*YOUR TASK:* Keep the wording of the records intact as you retype them, and omit every image.

*PROVIDED RECORDS:*
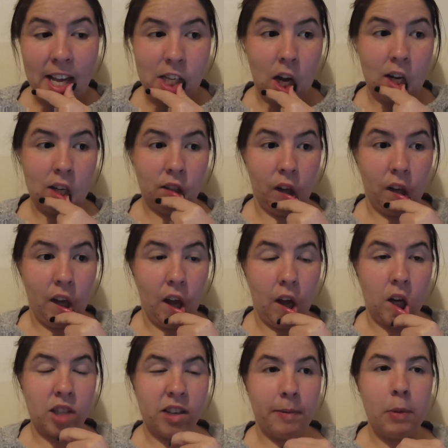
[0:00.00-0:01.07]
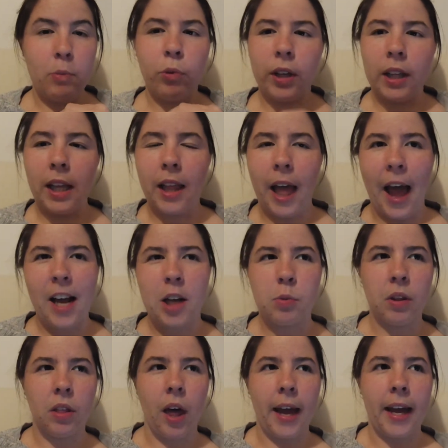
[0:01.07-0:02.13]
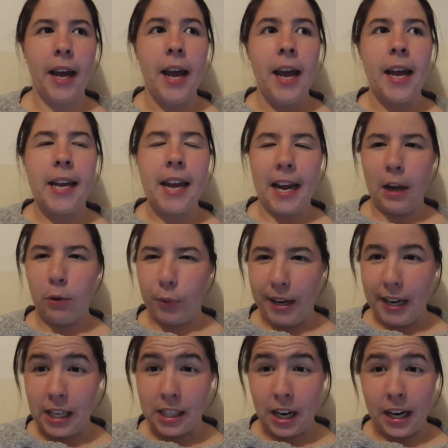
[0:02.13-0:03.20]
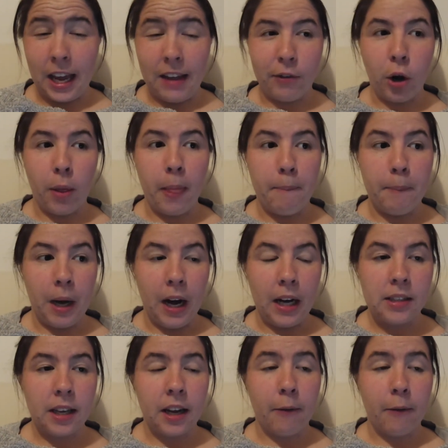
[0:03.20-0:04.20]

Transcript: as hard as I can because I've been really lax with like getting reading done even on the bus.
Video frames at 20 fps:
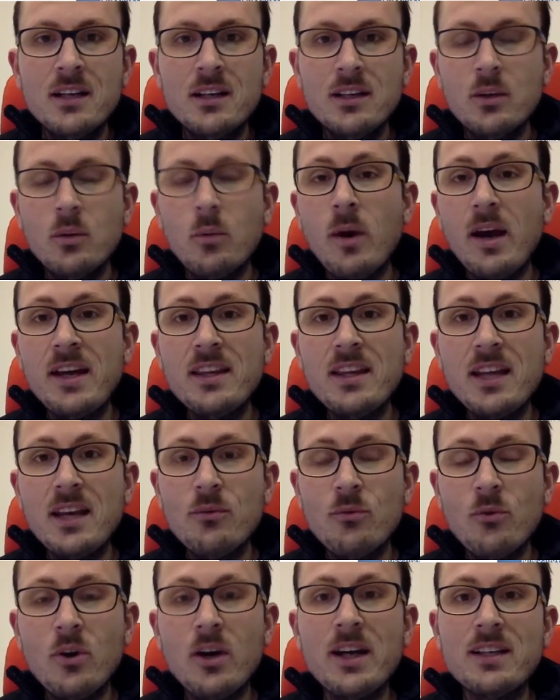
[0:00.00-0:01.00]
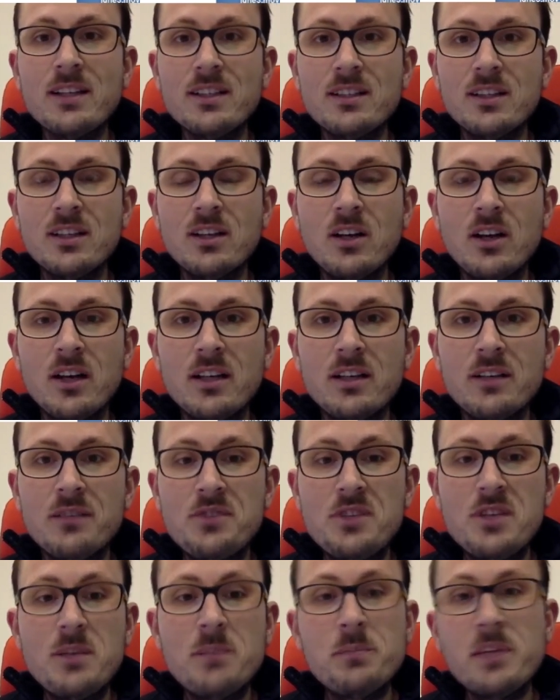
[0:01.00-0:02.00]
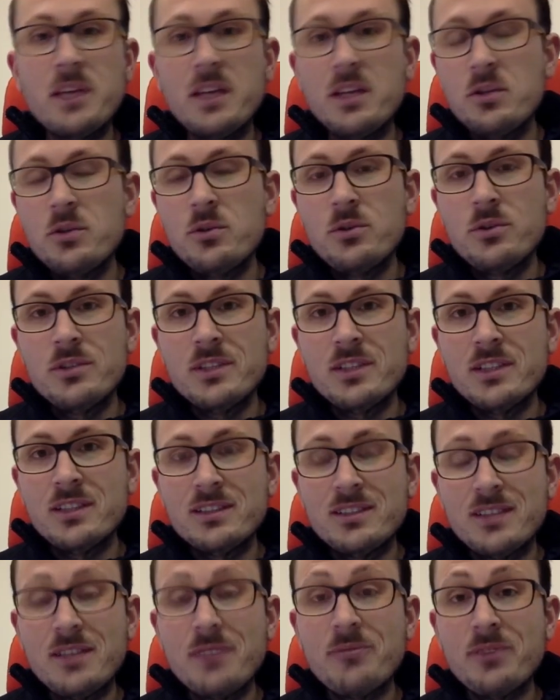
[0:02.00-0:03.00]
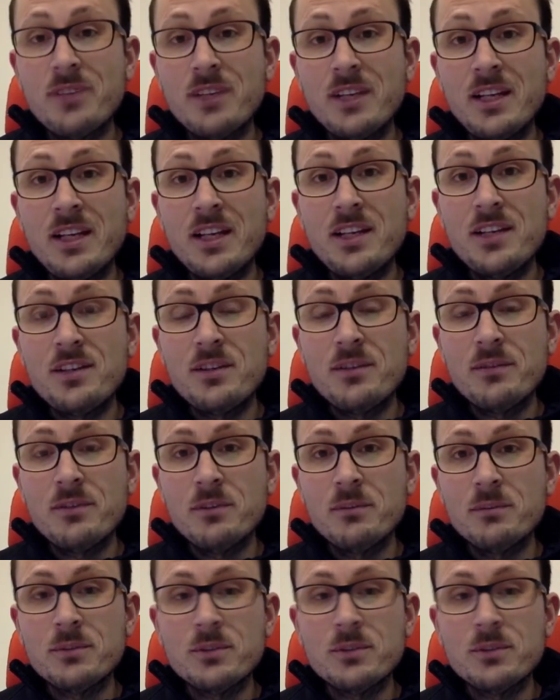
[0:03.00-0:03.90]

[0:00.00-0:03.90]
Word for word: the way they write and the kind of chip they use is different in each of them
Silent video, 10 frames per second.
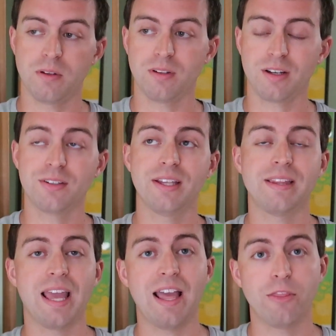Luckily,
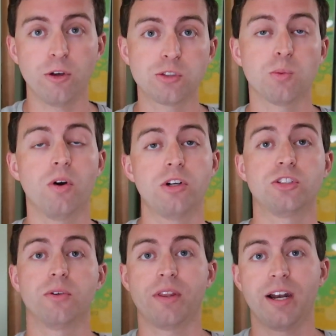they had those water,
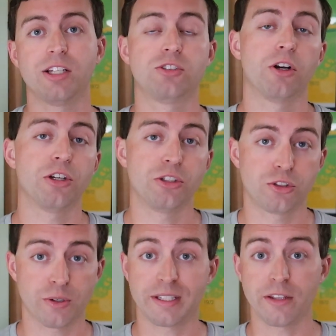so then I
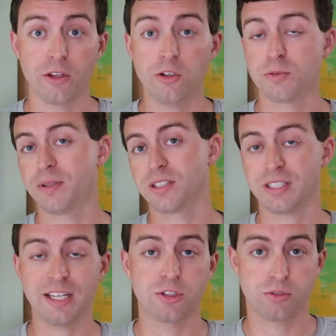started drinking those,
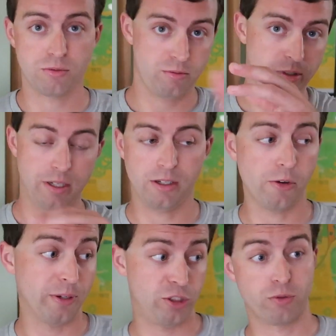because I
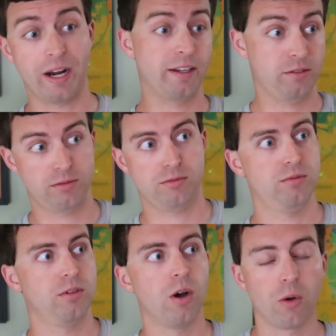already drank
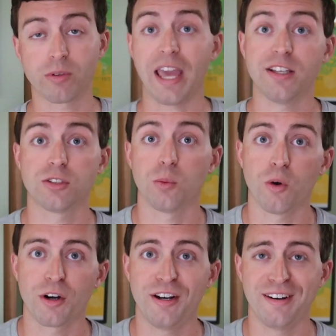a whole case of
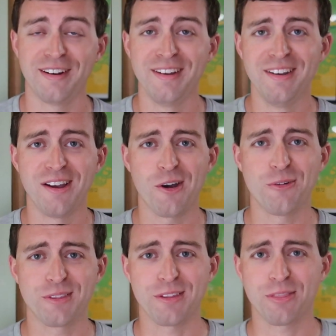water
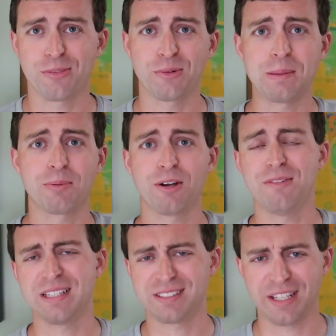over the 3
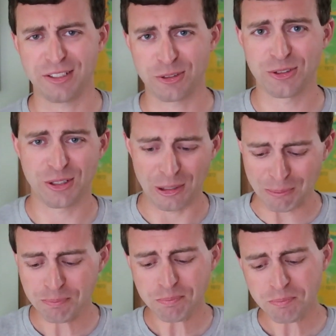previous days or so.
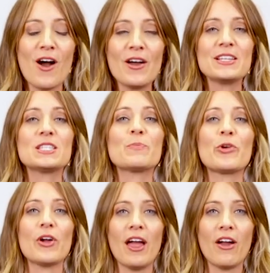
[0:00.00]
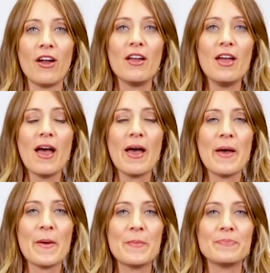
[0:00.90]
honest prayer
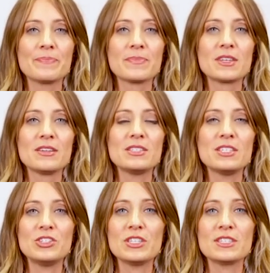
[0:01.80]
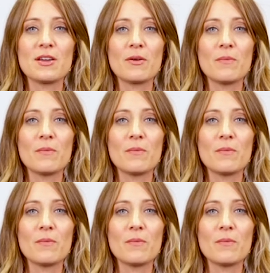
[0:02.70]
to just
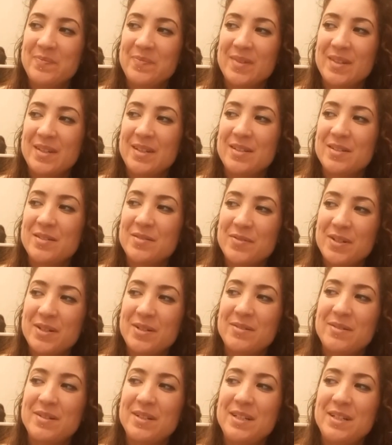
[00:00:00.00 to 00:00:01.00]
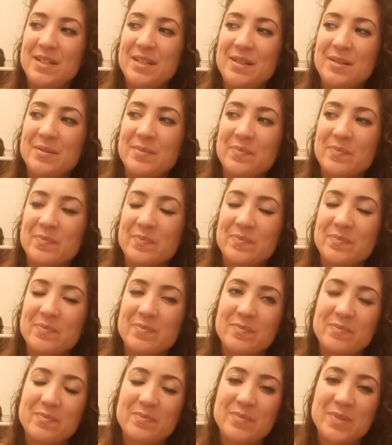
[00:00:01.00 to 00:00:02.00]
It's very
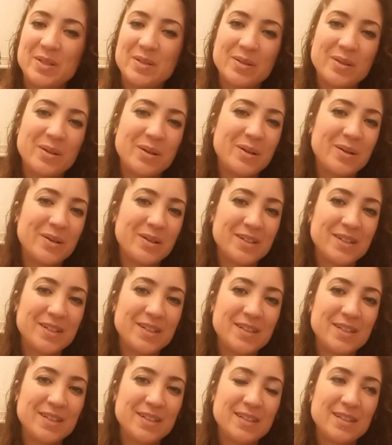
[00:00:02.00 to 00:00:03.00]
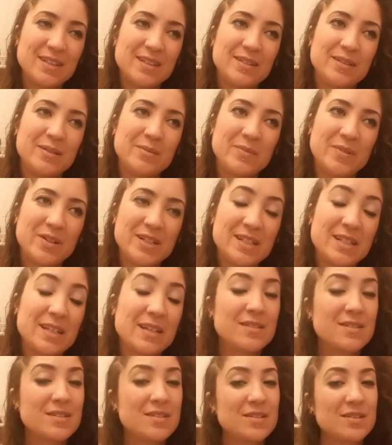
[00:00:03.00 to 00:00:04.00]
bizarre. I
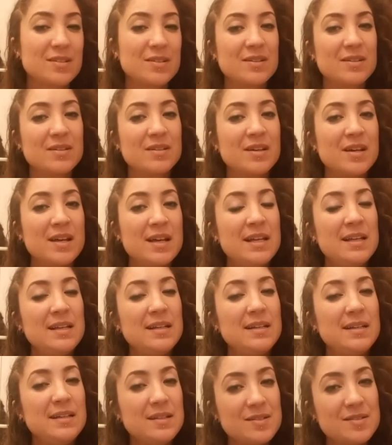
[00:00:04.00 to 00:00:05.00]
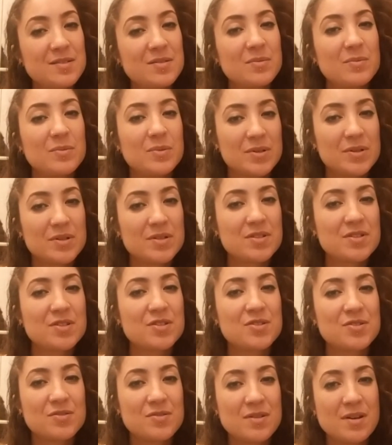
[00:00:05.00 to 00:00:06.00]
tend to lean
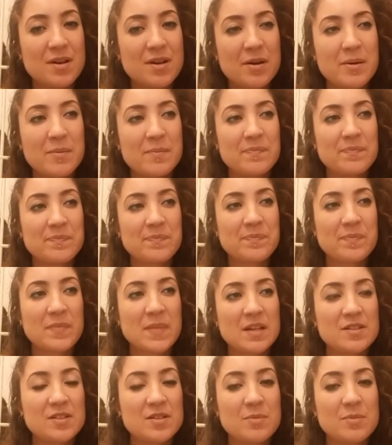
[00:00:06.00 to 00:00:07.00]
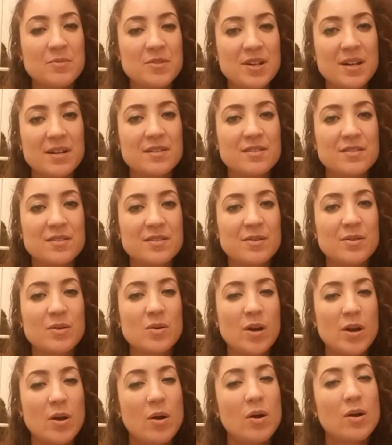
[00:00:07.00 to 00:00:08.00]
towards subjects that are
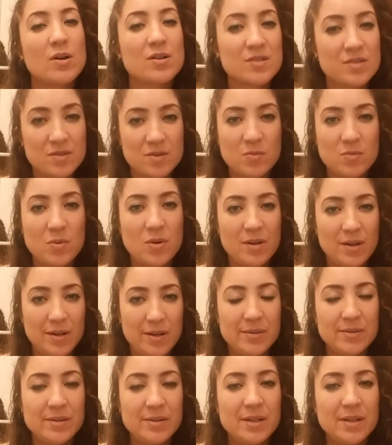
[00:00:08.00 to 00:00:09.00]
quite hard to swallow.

*EXPECTED ANSWER:*
[0:00.00-0:01.07]
[0:01.07-0:02.13]
[0:02.13-0:03.20]
[0:03.20-0:04.20]

Transcript: as hard as I can because I've been really lax with like getting reading done even on the bus.
Video frames at 20 fps:
[0:00.00-0:01.00]
[0:01.00-0:02.00]
[0:02.00-0:03.00]
[0:03.00-0:03.90]

[0:00.00-0:03.90]
Word for word: the way they write and the kind of chip they use is different in each of them
Silent video, 10 frames per second.
Luckily,
they had those water,
so then I
started drinking those,
because I
already drank
a whole case of
water
over the 3
previous days or so.
[0:00.00]
[0:00.90]
honest prayer
[0:01.80]
[0:02.70]
to just
[00:00:00.00 to 00:00:01.00]
[00:00:01.00 to 00:00:02.00]
It's very
[00:00:02.00 to 00:00:03.00]
[00:00:03.00 to 00:00:04.00]
bizarre. I
[00:00:04.00 to 00:00:05.00]
[00:00:05.00 to 00:00:06.00]
tend to lean
[00:00:06.00 to 00:00:07.00]
[00:00:07.00 to 00:00:08.00]
towards subjects that are
[00:00:08.00 to 00:00:09.00]
quite hard to swallow.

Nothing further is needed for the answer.